WHAT IS EXPECTED:
Copy every line of the records exactly, without including the images.

SUPPLIED DATA:
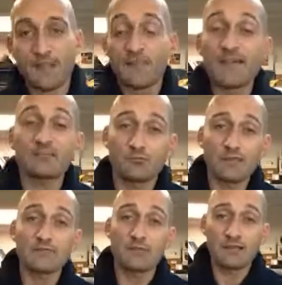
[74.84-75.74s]
And that's
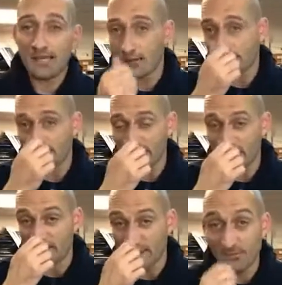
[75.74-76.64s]
really, really helpful,
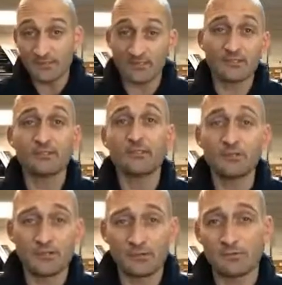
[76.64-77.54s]
especially once it's
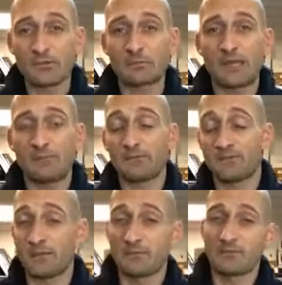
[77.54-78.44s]
glued into a newspaper.
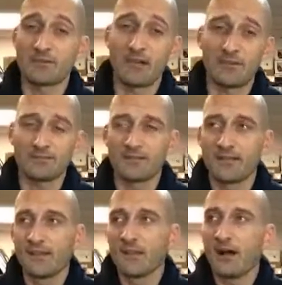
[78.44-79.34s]
The number of times
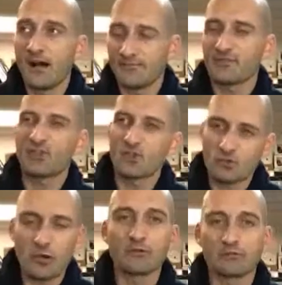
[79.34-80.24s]
I've
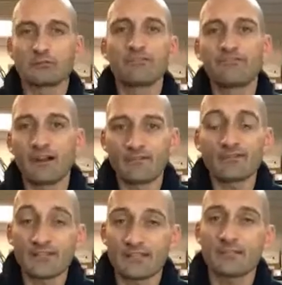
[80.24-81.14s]
struggled to find
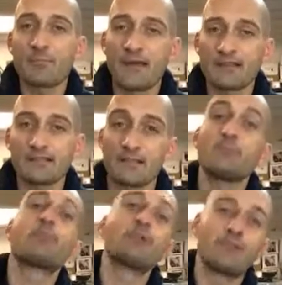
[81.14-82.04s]
the center pages
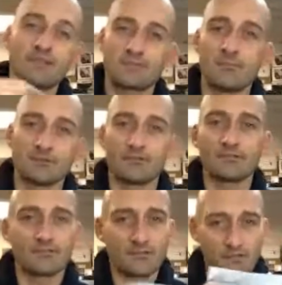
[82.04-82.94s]
in previous
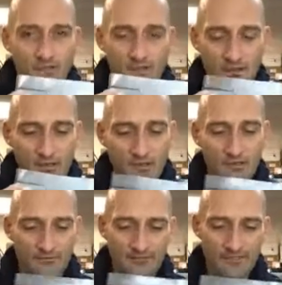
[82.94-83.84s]
models
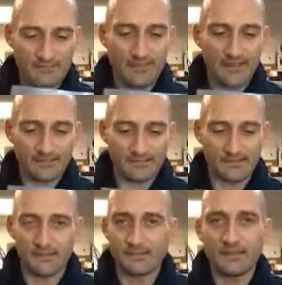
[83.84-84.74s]
of this bag
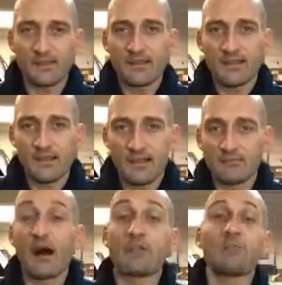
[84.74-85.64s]
design.
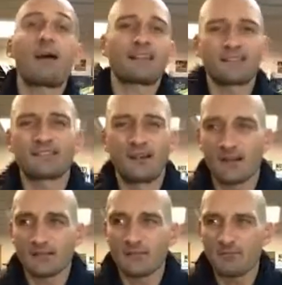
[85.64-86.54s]
Other bag
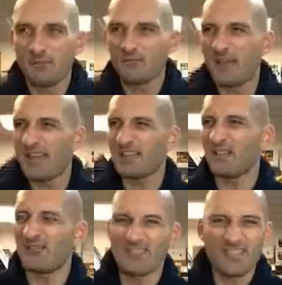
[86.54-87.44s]
designs have been made
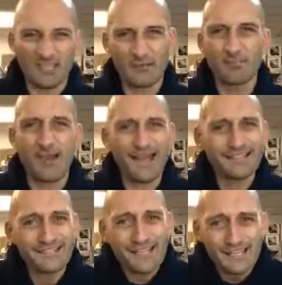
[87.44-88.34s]
of thicker
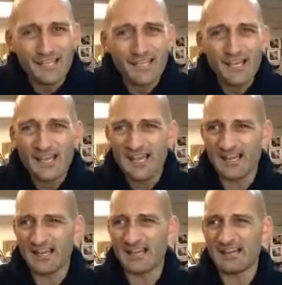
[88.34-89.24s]
plastic,
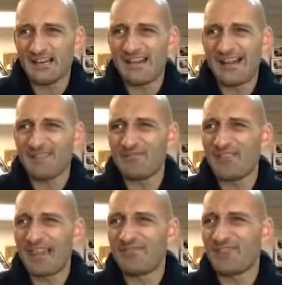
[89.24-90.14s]

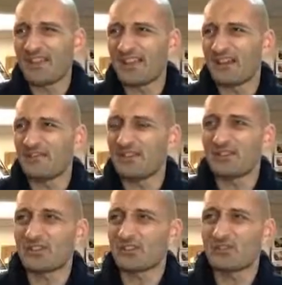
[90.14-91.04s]
and
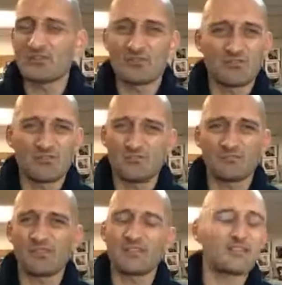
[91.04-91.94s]

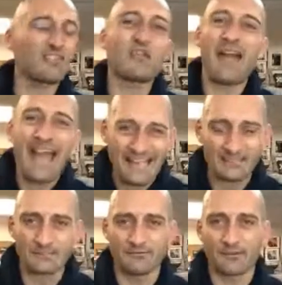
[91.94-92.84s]
they don't
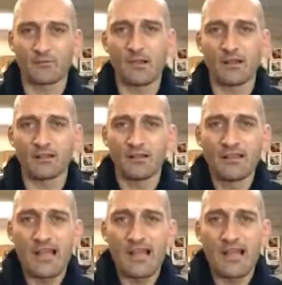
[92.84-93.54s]
handle very well.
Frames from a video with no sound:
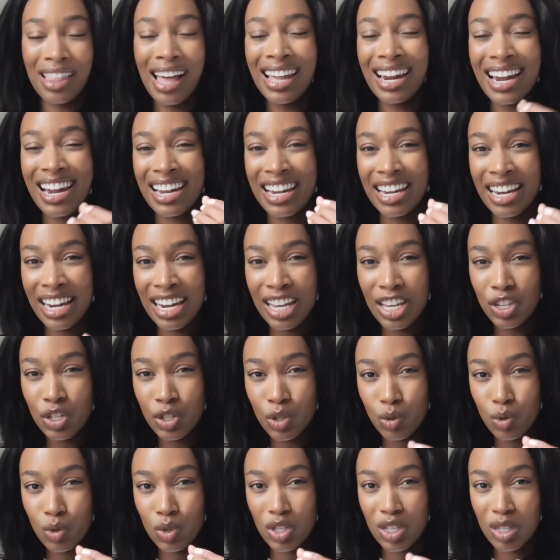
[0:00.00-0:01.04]
that
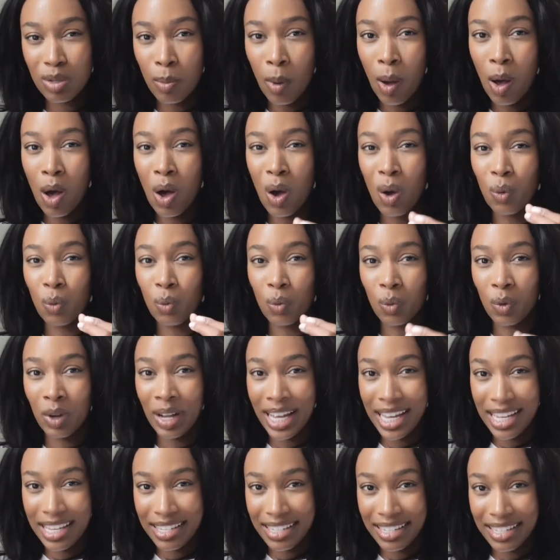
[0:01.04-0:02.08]
initial small
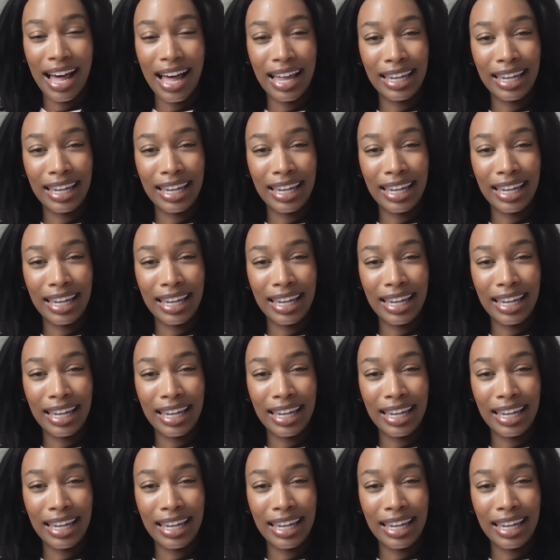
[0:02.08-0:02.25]
risk,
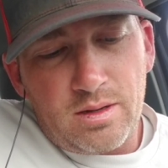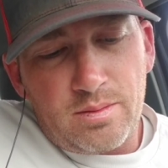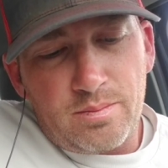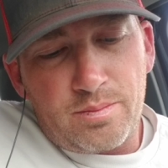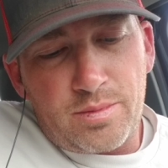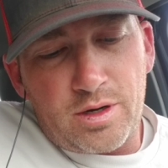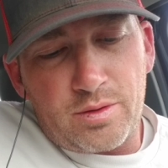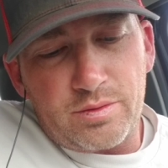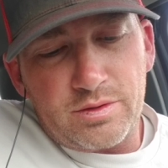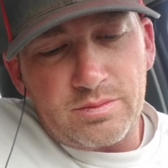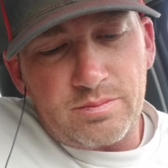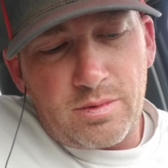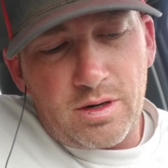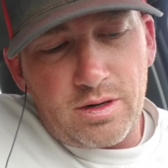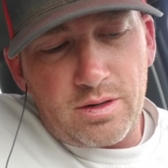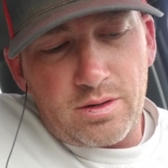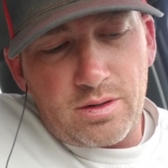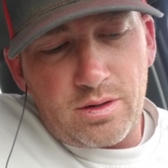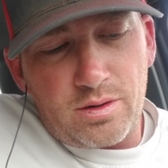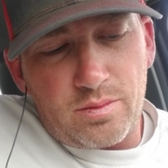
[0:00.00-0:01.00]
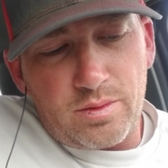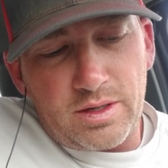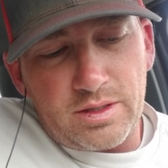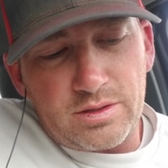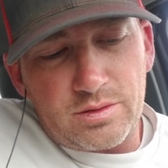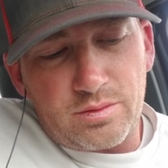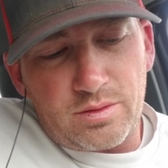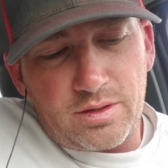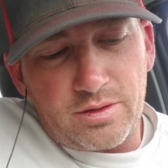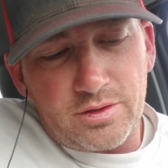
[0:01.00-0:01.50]
But it was Martin who went
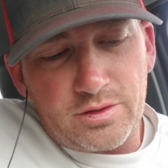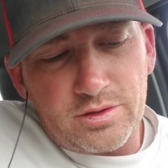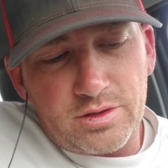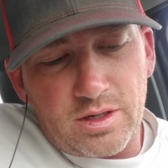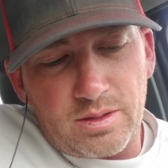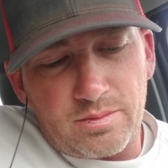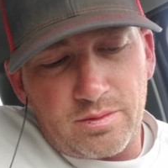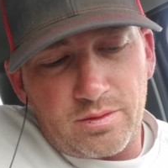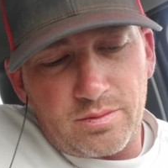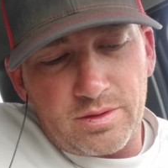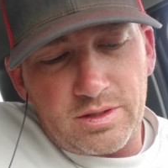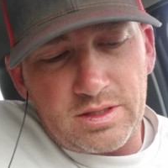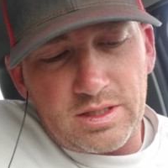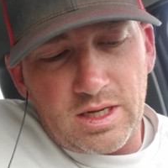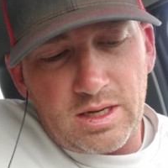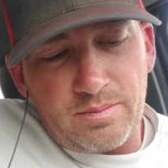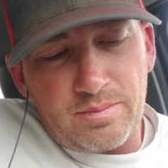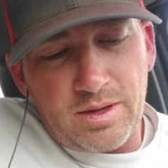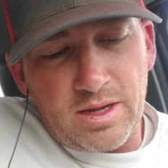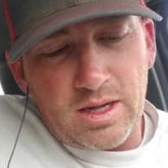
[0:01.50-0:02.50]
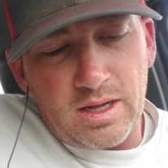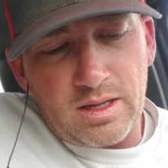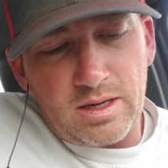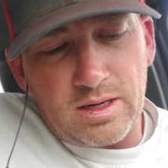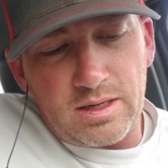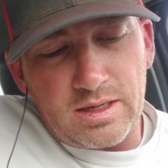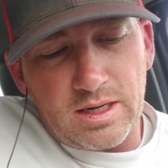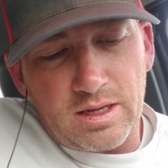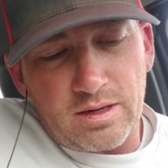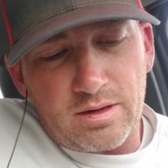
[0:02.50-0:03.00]
to all the trouble, with deadpan
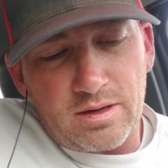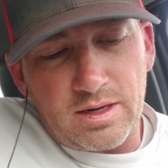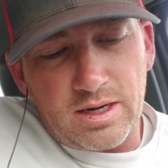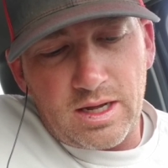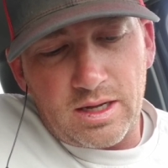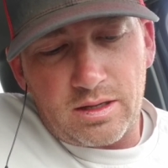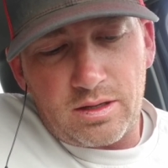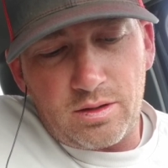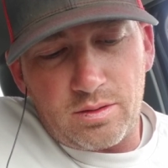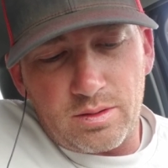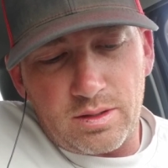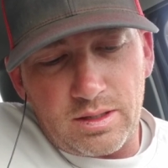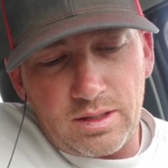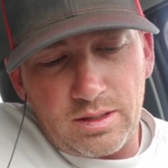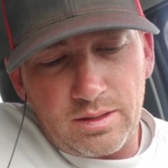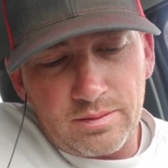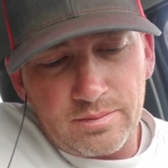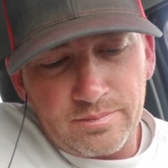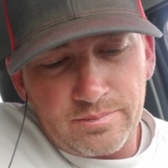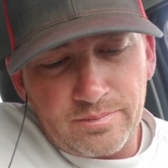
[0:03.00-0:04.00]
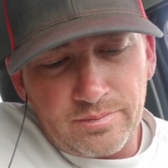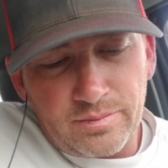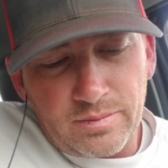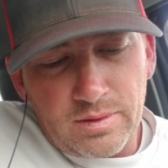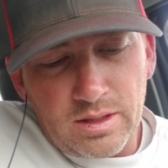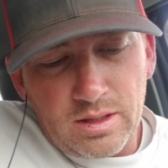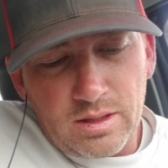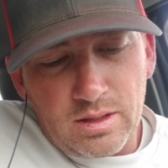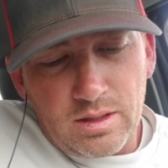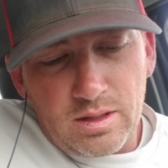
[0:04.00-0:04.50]
and dead-on acuity,
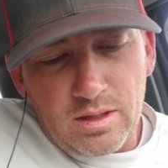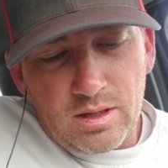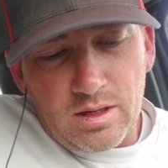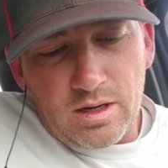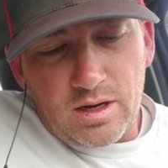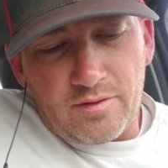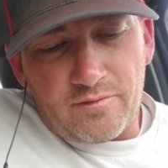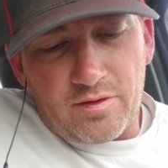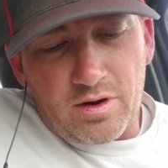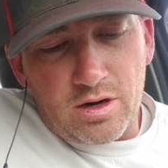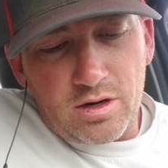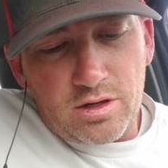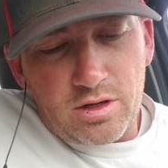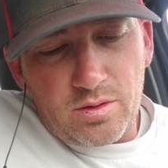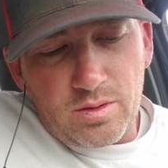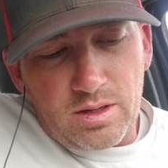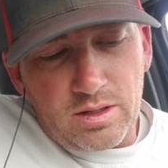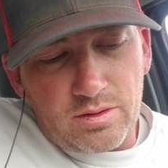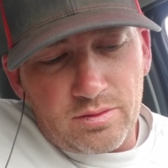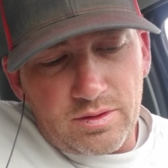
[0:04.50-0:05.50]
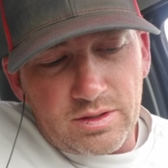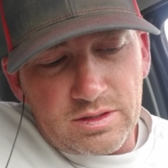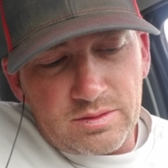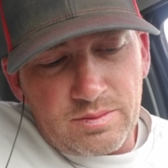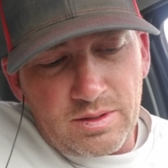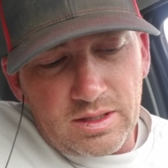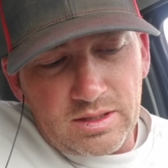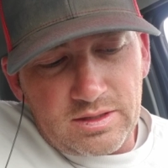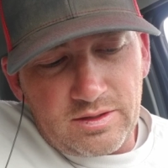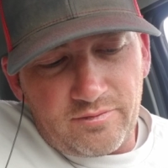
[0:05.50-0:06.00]
of arguing the
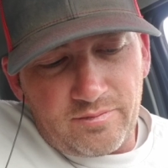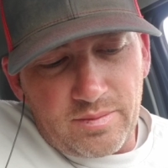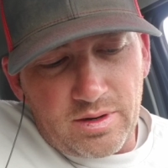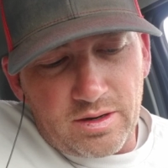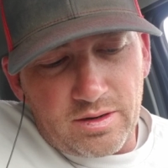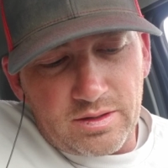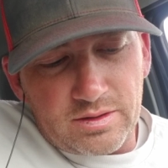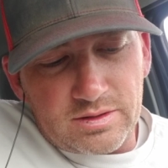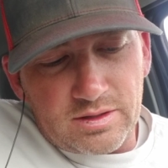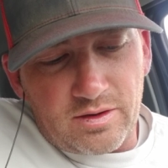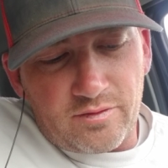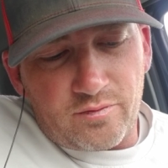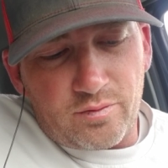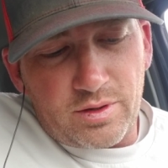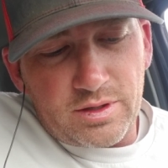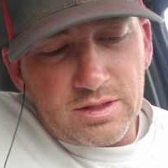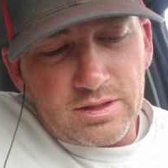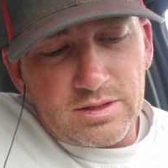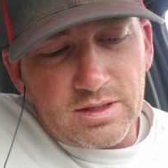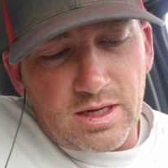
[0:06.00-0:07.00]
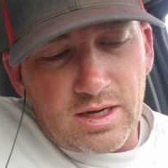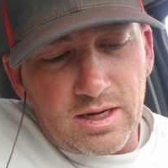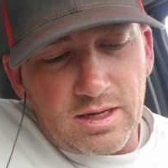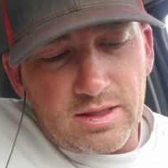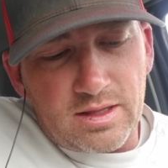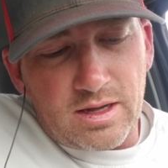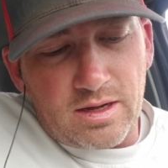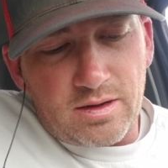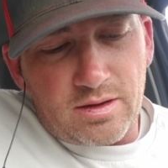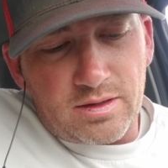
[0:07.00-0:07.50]
respective merits of which side
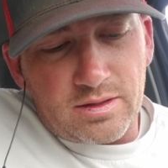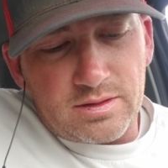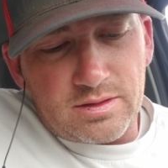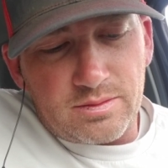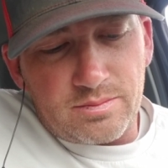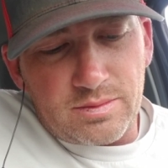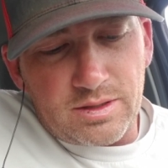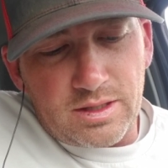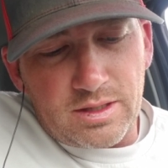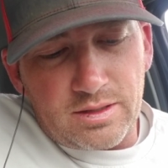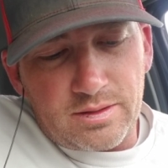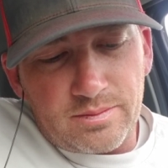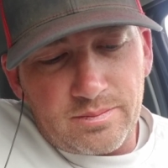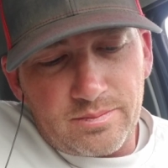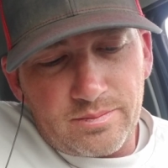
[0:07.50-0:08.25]
that ought to be.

EXERCISE RESULT:
[74.84-75.74s]
And that's
[75.74-76.64s]
really, really helpful,
[76.64-77.54s]
especially once it's
[77.54-78.44s]
glued into a newspaper.
[78.44-79.34s]
The number of times
[79.34-80.24s]
I've
[80.24-81.14s]
struggled to find
[81.14-82.04s]
the center pages
[82.04-82.94s]
in previous
[82.94-83.84s]
models
[83.84-84.74s]
of this bag
[84.74-85.64s]
design.
[85.64-86.54s]
Other bag
[86.54-87.44s]
designs have been made
[87.44-88.34s]
of thicker
[88.34-89.24s]
plastic,
[89.24-90.14s]

[90.14-91.04s]
and
[91.04-91.94s]

[91.94-92.84s]
they don't
[92.84-93.54s]
handle very well.
Frames from a video with no sound:
[0:00.00-0:01.04]
that
[0:01.04-0:02.08]
initial small
[0:02.08-0:02.25]
risk,
[0:00.00-0:01.00]
[0:01.00-0:01.50]
But it was Martin who went
[0:01.50-0:02.50]
[0:02.50-0:03.00]
to all the trouble, with deadpan
[0:03.00-0:04.00]
[0:04.00-0:04.50]
and dead-on acuity,
[0:04.50-0:05.50]
[0:05.50-0:06.00]
of arguing the
[0:06.00-0:07.00]
[0:07.00-0:07.50]
respective merits of which side
[0:07.50-0:08.25]
that ought to be.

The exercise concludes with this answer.